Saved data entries
------------------------------
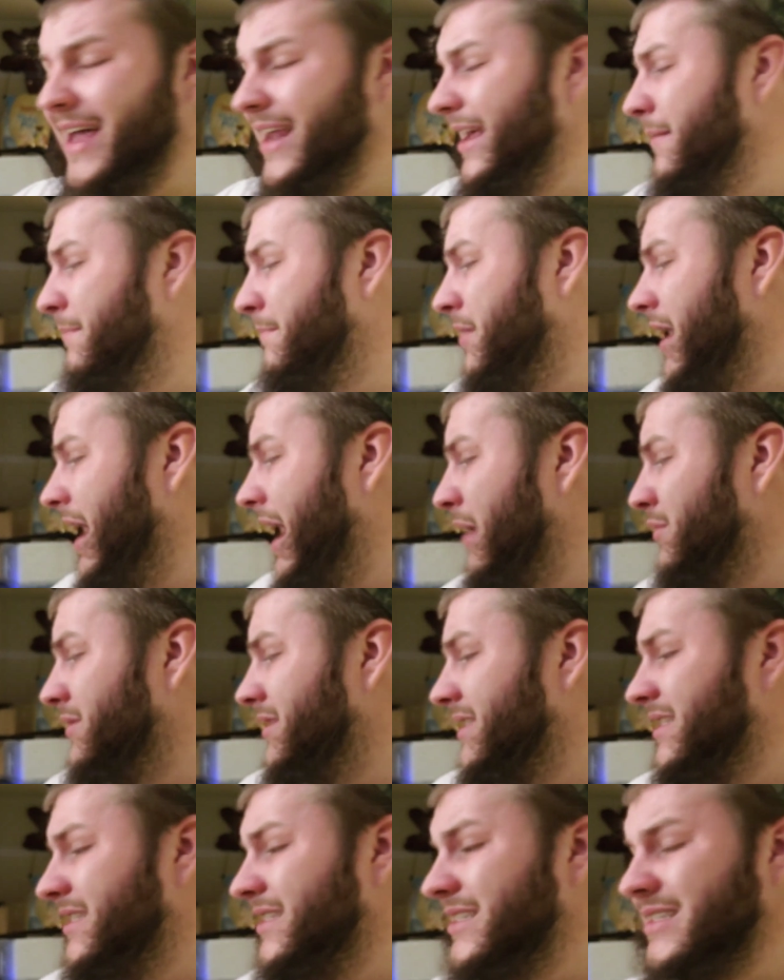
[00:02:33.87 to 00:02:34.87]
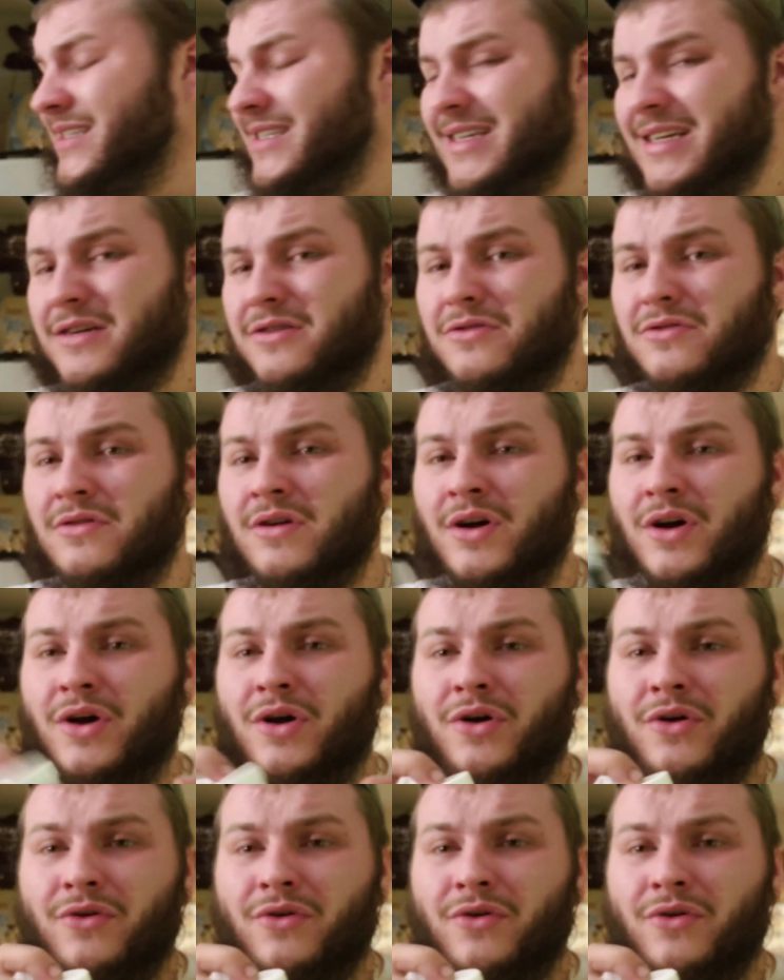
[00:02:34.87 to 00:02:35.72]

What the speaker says: in it, but I would still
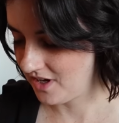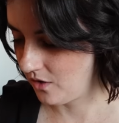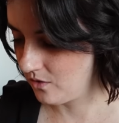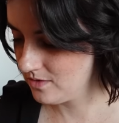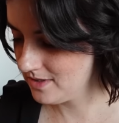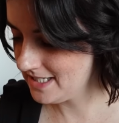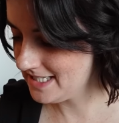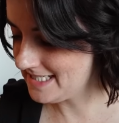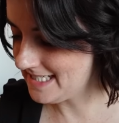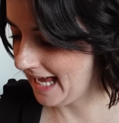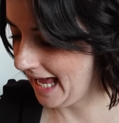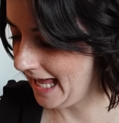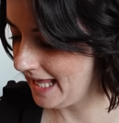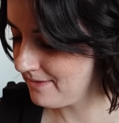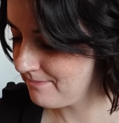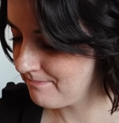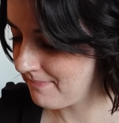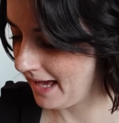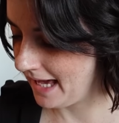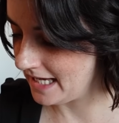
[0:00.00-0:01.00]
Only
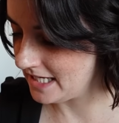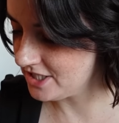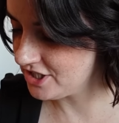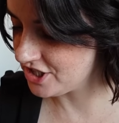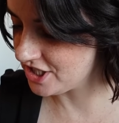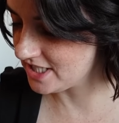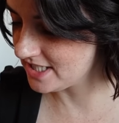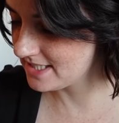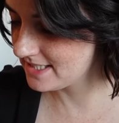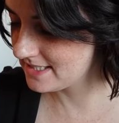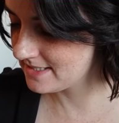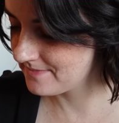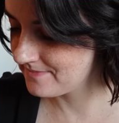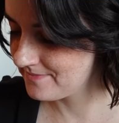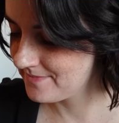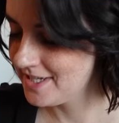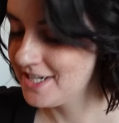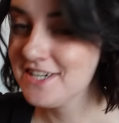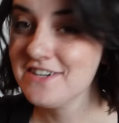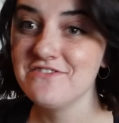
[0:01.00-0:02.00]
ten pages.
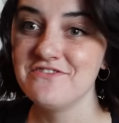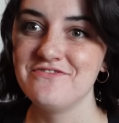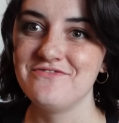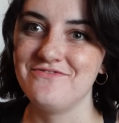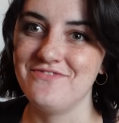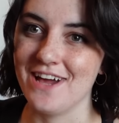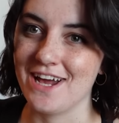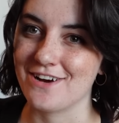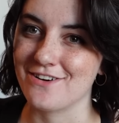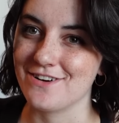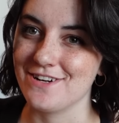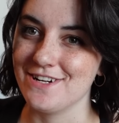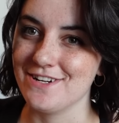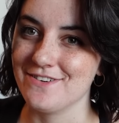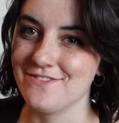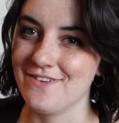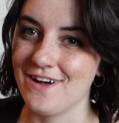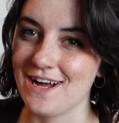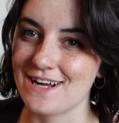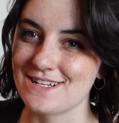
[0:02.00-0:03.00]
Very
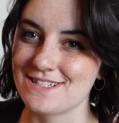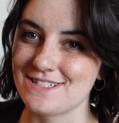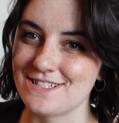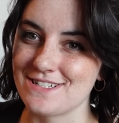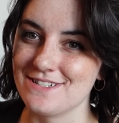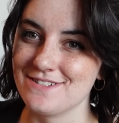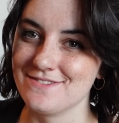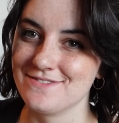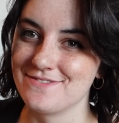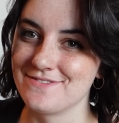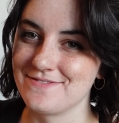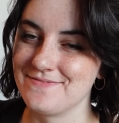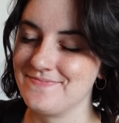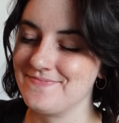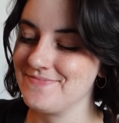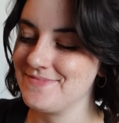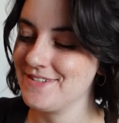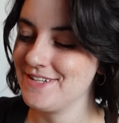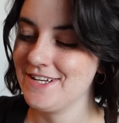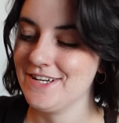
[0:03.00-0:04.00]
effective.
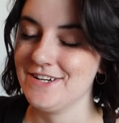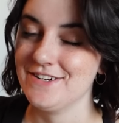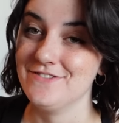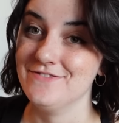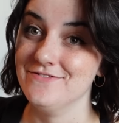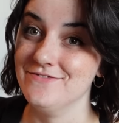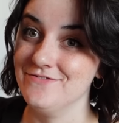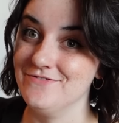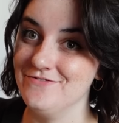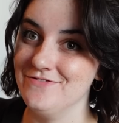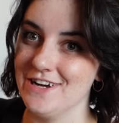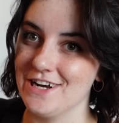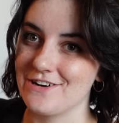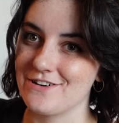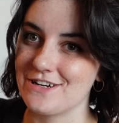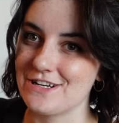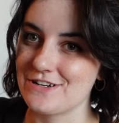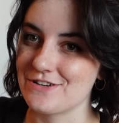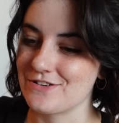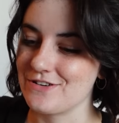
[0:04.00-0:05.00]

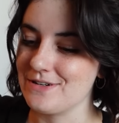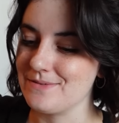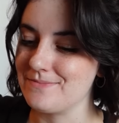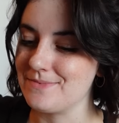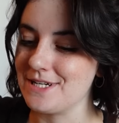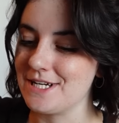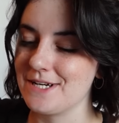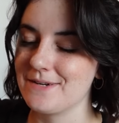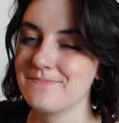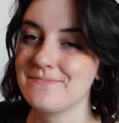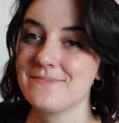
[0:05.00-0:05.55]
Very creepy.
------------------------------
» Exercise prompt
The entries are to be copied exactly, and each image is to be omitted.

» Result below
[00:02:33.87 to 00:02:34.87]
[00:02:34.87 to 00:02:35.72]

What the speaker says: in it, but I would still
[0:00.00-0:01.00]
Only
[0:01.00-0:02.00]
ten pages.
[0:02.00-0:03.00]
Very
[0:03.00-0:04.00]
effective.
[0:04.00-0:05.00]

[0:05.00-0:05.55]
Very creepy.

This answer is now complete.